### [Data extracts]

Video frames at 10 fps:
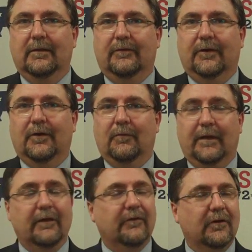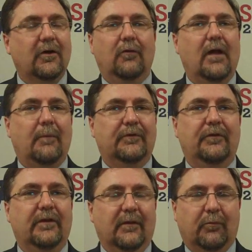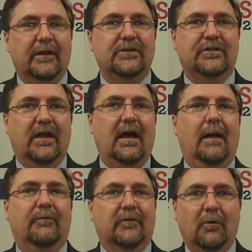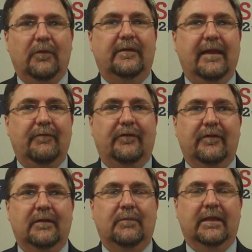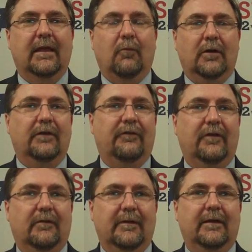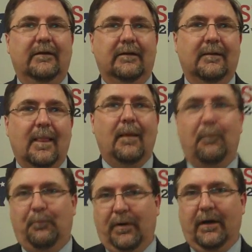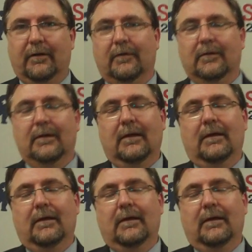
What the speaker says: So here's a golden opportunity to bring jobs, lower the deficit, but yet we're going to sit around and putter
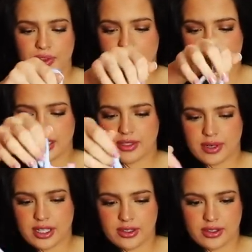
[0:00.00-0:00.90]
This is
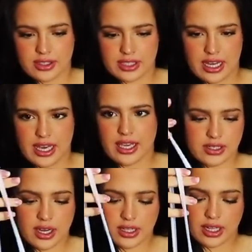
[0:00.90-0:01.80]
what it looks like. It's
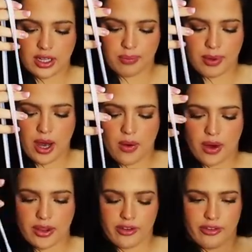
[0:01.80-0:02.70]
got a little bow
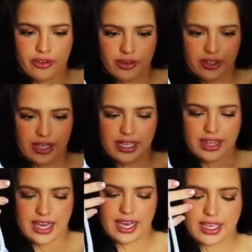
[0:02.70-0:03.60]
on the front like
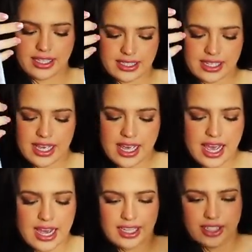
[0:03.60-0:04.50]
this,
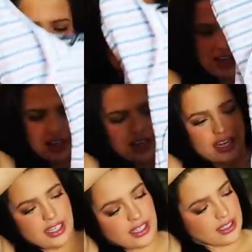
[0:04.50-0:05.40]
and it's just a
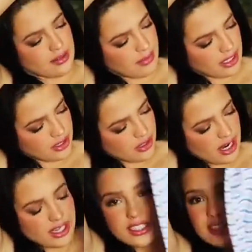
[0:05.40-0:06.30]
tiny little mini
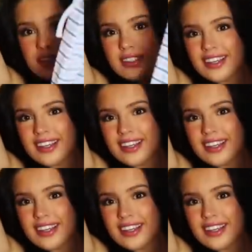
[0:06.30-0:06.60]
dress.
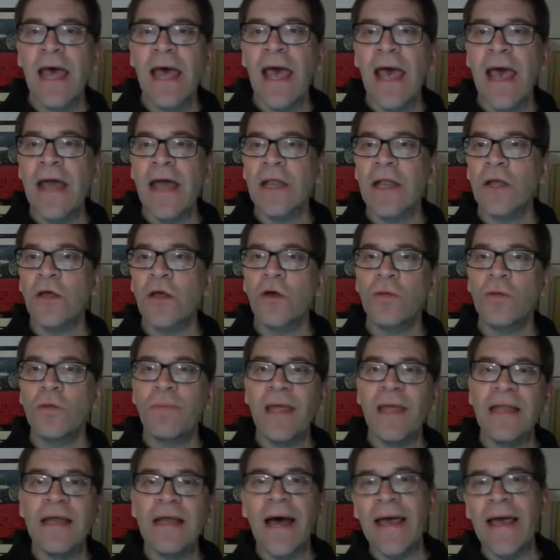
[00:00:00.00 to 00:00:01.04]
and it could
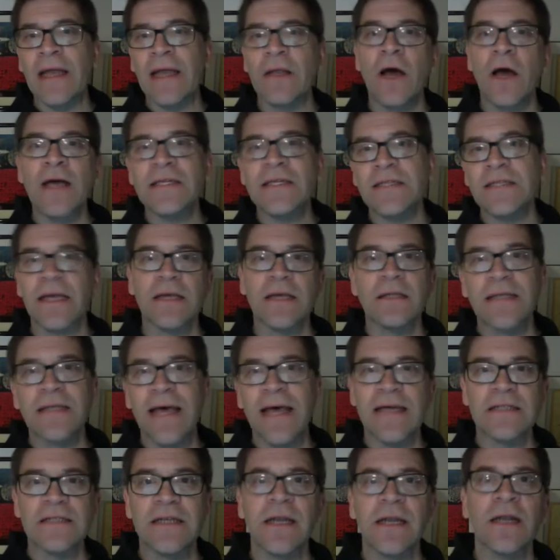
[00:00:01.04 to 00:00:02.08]
be diagnostic
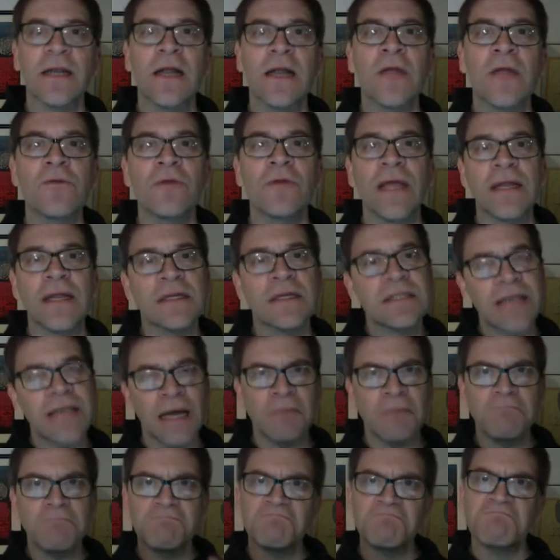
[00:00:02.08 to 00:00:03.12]
test in another data set.
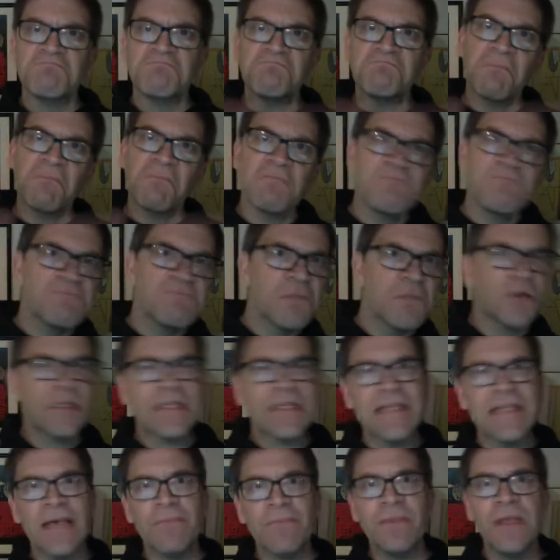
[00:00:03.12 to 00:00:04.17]
It was
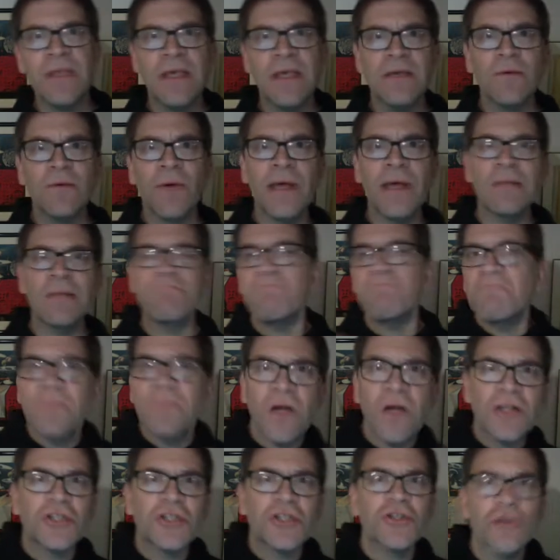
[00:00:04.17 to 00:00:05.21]
the same thing, right?
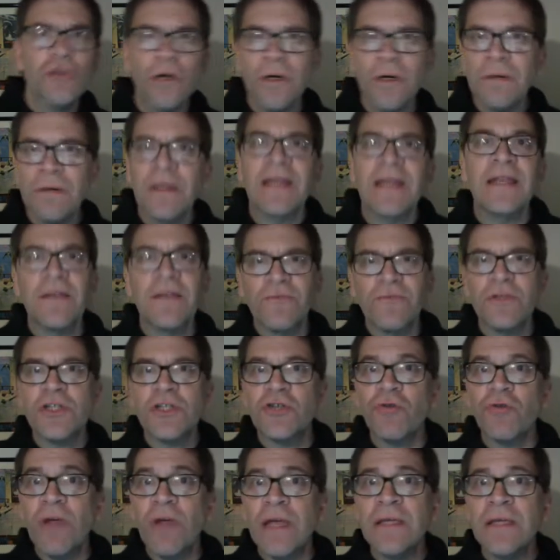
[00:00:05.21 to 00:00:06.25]
Not sure. Different
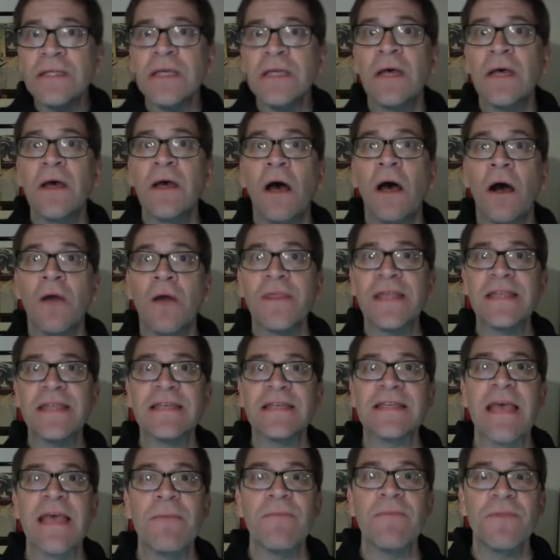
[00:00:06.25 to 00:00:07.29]
strings. Are they the
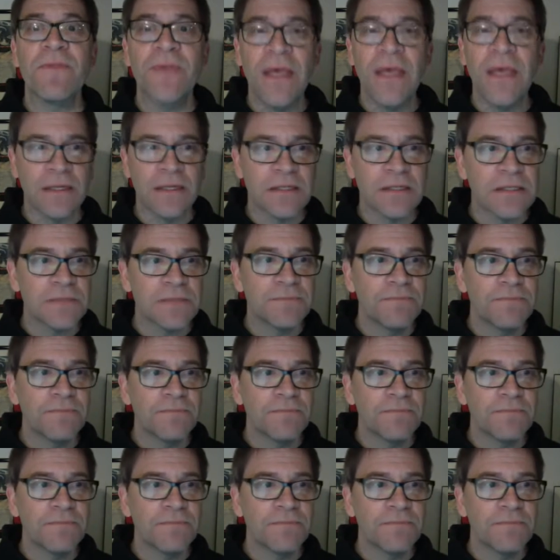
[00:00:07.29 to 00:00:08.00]
same things?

### [What you have to do]
Should any entry above carry a picture, omit it and repeat everything else word for word.

### [Output]
Video frames at 10 fps:
What the speaker says: So here's a golden opportunity to bring jobs, lower the deficit, but yet we're going to sit around and putter
[0:00.00-0:00.90]
This is
[0:00.90-0:01.80]
what it looks like. It's
[0:01.80-0:02.70]
got a little bow
[0:02.70-0:03.60]
on the front like
[0:03.60-0:04.50]
this,
[0:04.50-0:05.40]
and it's just a
[0:05.40-0:06.30]
tiny little mini
[0:06.30-0:06.60]
dress.
[00:00:00.00 to 00:00:01.04]
and it could
[00:00:01.04 to 00:00:02.08]
be diagnostic
[00:00:02.08 to 00:00:03.12]
test in another data set.
[00:00:03.12 to 00:00:04.17]
It was
[00:00:04.17 to 00:00:05.21]
the same thing, right?
[00:00:05.21 to 00:00:06.25]
Not sure. Different
[00:00:06.25 to 00:00:07.29]
strings. Are they the
[00:00:07.29 to 00:00:08.00]
same things?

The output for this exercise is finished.